» WHAT YOU WILL DO
When you transcribe the listing that follows, keep every line exact and omit the pictures.

##########

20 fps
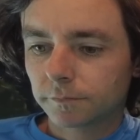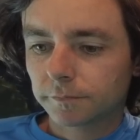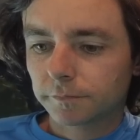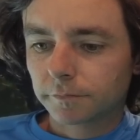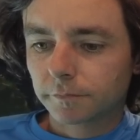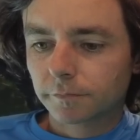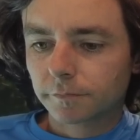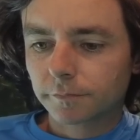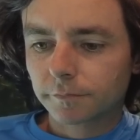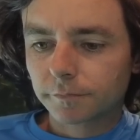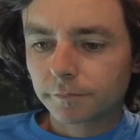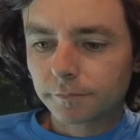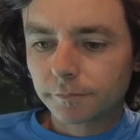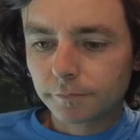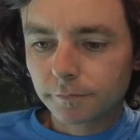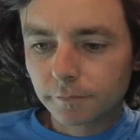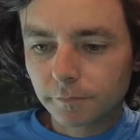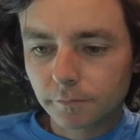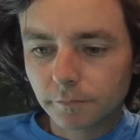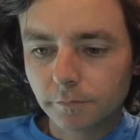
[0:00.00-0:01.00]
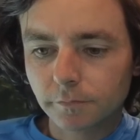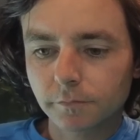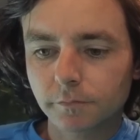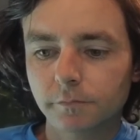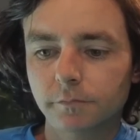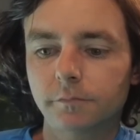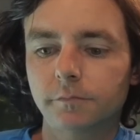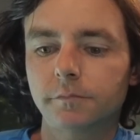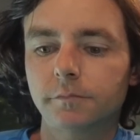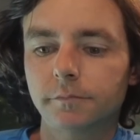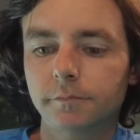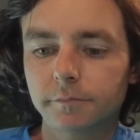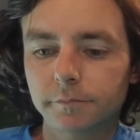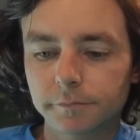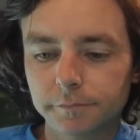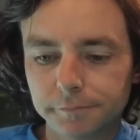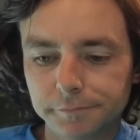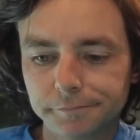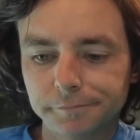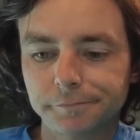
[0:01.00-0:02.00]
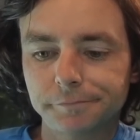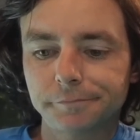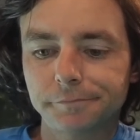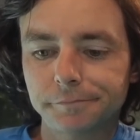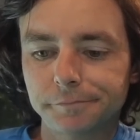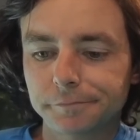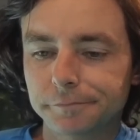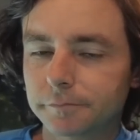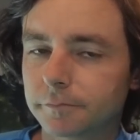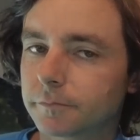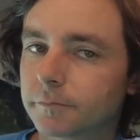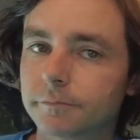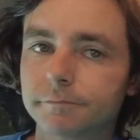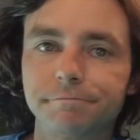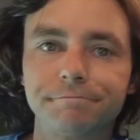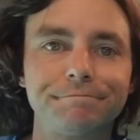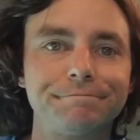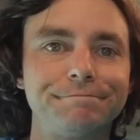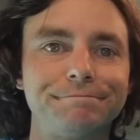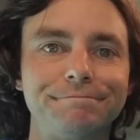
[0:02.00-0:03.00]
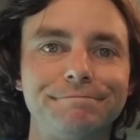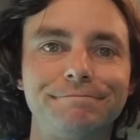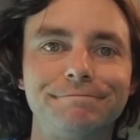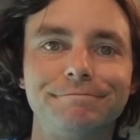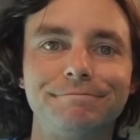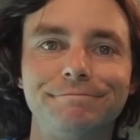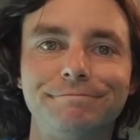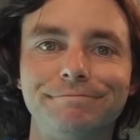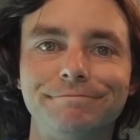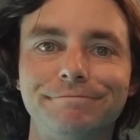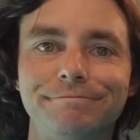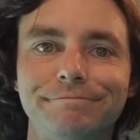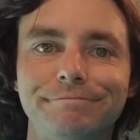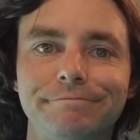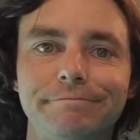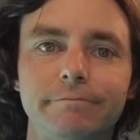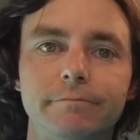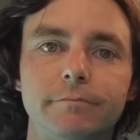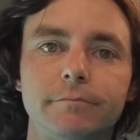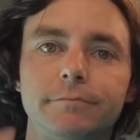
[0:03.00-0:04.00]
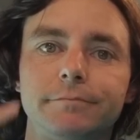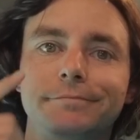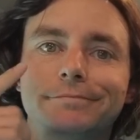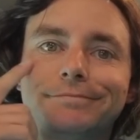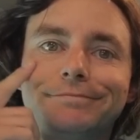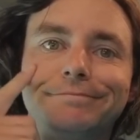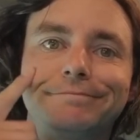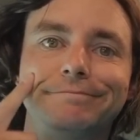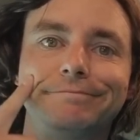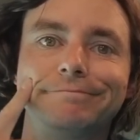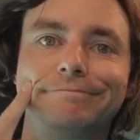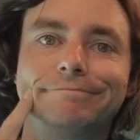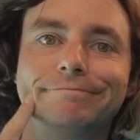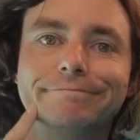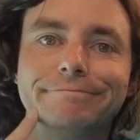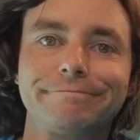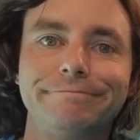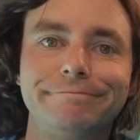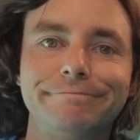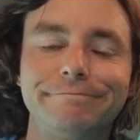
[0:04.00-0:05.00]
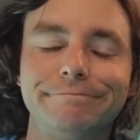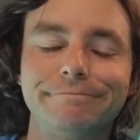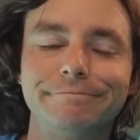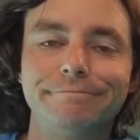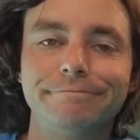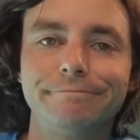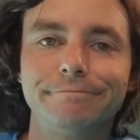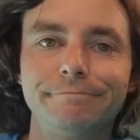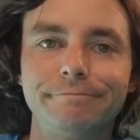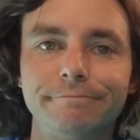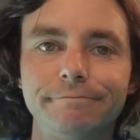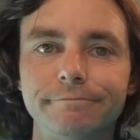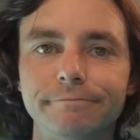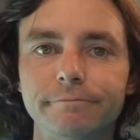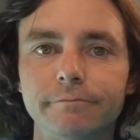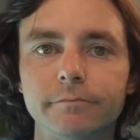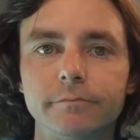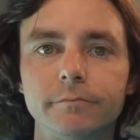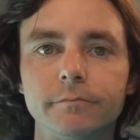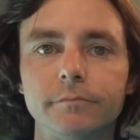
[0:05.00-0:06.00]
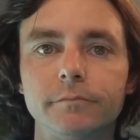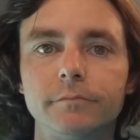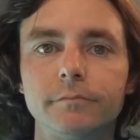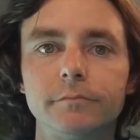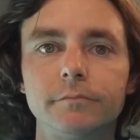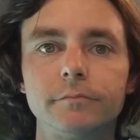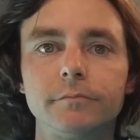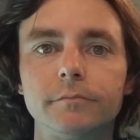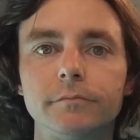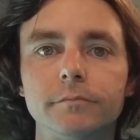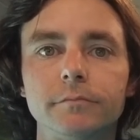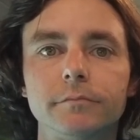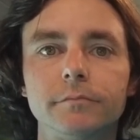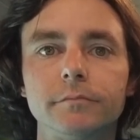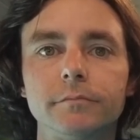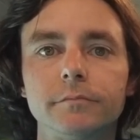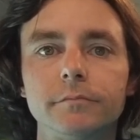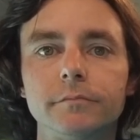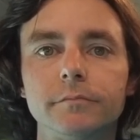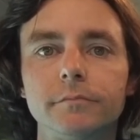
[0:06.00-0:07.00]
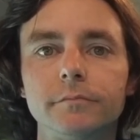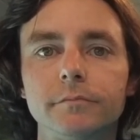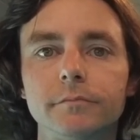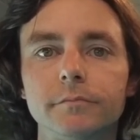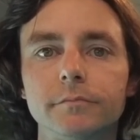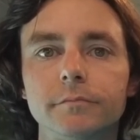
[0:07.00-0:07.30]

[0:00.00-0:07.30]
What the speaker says: [no speech]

##########

» ANSWER FOR THE TASK
20 fps
[0:00.00-0:01.00]
[0:01.00-0:02.00]
[0:02.00-0:03.00]
[0:03.00-0:04.00]
[0:04.00-0:05.00]
[0:05.00-0:06.00]
[0:06.00-0:07.00]
[0:07.00-0:07.30]

[0:00.00-0:07.30]
What the speaker says: [no speech]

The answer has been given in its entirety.